* _Exercise details_
Go to the line holding "[00:07:35.60]" in the data below and repeat it exactly, then each line after it up to and including the one holding "[00:07:31.80 to 00:07:37.93]". Omit pictures.

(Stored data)
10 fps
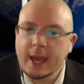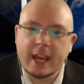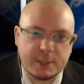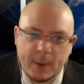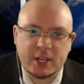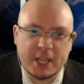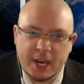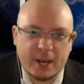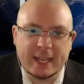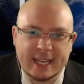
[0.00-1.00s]
especially in the
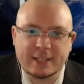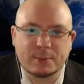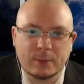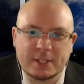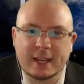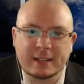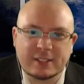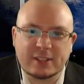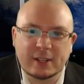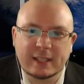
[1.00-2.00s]
early days when it was not
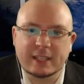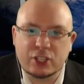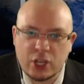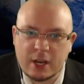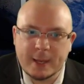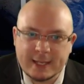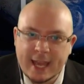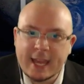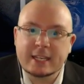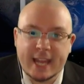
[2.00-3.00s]
necessarily legitimate,
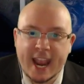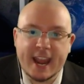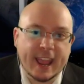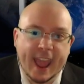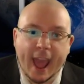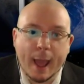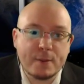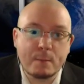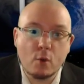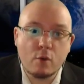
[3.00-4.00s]
data
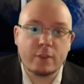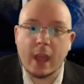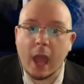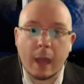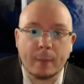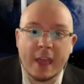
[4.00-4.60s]
caps moved up.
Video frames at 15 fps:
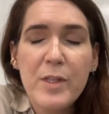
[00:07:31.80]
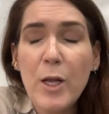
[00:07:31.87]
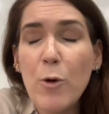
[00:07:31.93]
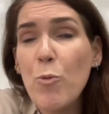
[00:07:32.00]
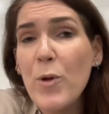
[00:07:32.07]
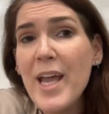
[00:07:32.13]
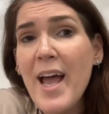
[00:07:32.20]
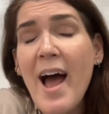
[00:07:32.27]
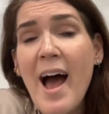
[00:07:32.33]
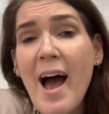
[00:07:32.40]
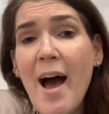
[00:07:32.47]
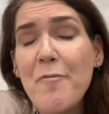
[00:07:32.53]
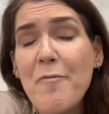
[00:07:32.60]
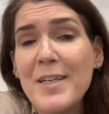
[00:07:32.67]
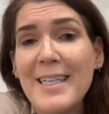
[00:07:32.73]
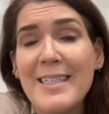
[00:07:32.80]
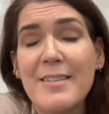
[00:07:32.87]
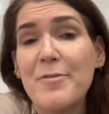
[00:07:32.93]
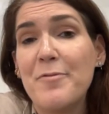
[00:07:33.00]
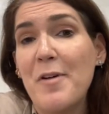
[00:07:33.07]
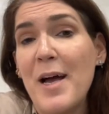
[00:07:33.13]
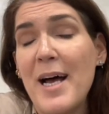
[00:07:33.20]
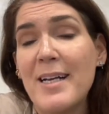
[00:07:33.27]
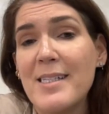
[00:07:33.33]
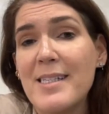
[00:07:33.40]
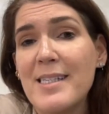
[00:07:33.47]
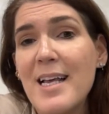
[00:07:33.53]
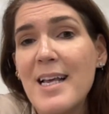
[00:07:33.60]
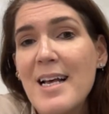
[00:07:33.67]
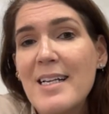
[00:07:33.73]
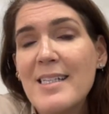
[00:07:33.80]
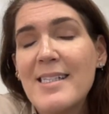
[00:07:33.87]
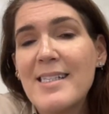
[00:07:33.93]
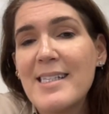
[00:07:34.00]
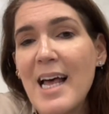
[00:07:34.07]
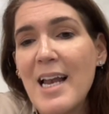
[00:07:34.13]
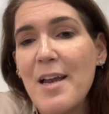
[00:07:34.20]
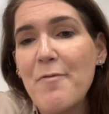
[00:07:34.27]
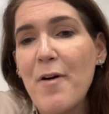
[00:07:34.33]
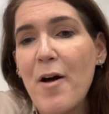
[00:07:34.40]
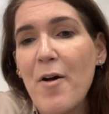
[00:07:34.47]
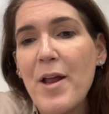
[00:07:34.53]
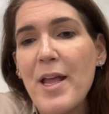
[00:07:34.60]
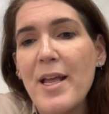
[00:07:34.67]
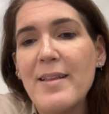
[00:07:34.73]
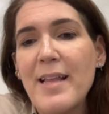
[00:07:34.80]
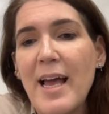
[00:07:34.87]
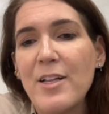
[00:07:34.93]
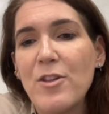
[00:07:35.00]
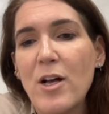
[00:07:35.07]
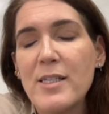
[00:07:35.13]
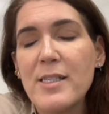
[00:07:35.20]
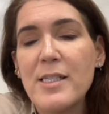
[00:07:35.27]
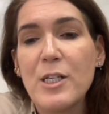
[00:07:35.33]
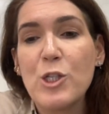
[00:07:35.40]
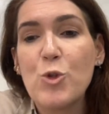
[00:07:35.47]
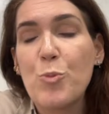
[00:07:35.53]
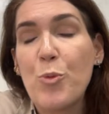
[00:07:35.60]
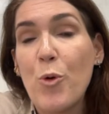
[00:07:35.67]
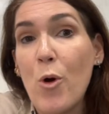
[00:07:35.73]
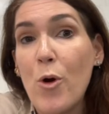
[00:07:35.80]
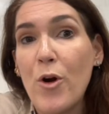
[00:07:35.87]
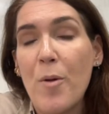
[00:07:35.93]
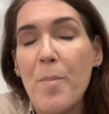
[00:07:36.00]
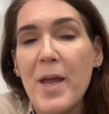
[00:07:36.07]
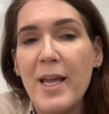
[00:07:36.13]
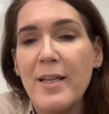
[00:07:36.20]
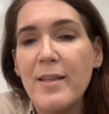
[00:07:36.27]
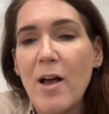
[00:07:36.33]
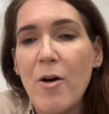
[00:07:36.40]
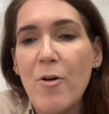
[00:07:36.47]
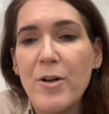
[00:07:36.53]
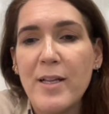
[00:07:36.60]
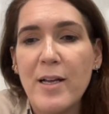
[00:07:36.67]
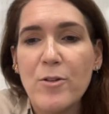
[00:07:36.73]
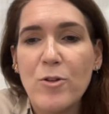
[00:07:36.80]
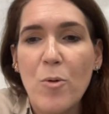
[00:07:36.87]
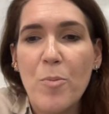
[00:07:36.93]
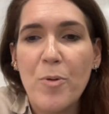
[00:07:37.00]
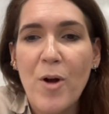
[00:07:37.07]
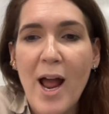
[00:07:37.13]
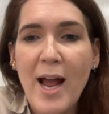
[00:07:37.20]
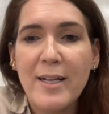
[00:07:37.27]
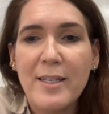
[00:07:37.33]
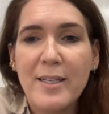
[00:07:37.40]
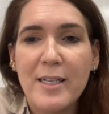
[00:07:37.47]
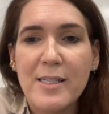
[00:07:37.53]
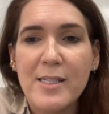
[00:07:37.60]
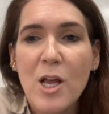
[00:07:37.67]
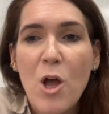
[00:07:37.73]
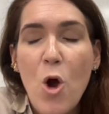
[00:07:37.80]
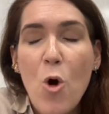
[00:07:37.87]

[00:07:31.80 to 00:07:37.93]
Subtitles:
we have an advanced salivary diagnostics program in our dental practice.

* _The answer_
[00:07:35.60]
[00:07:35.67]
[00:07:35.73]
[00:07:35.80]
[00:07:35.87]
[00:07:35.93]
[00:07:36.00]
[00:07:36.07]
[00:07:36.13]
[00:07:36.20]
[00:07:36.27]
[00:07:36.33]
[00:07:36.40]
[00:07:36.47]
[00:07:36.53]
[00:07:36.60]
[00:07:36.67]
[00:07:36.73]
[00:07:36.80]
[00:07:36.87]
[00:07:36.93]
[00:07:37.00]
[00:07:37.07]
[00:07:37.13]
[00:07:37.20]
[00:07:37.27]
[00:07:37.33]
[00:07:37.40]
[00:07:37.47]
[00:07:37.53]
[00:07:37.60]
[00:07:37.67]
[00:07:37.73]
[00:07:37.80]
[00:07:37.87]

[00:07:31.80 to 00:07:37.93]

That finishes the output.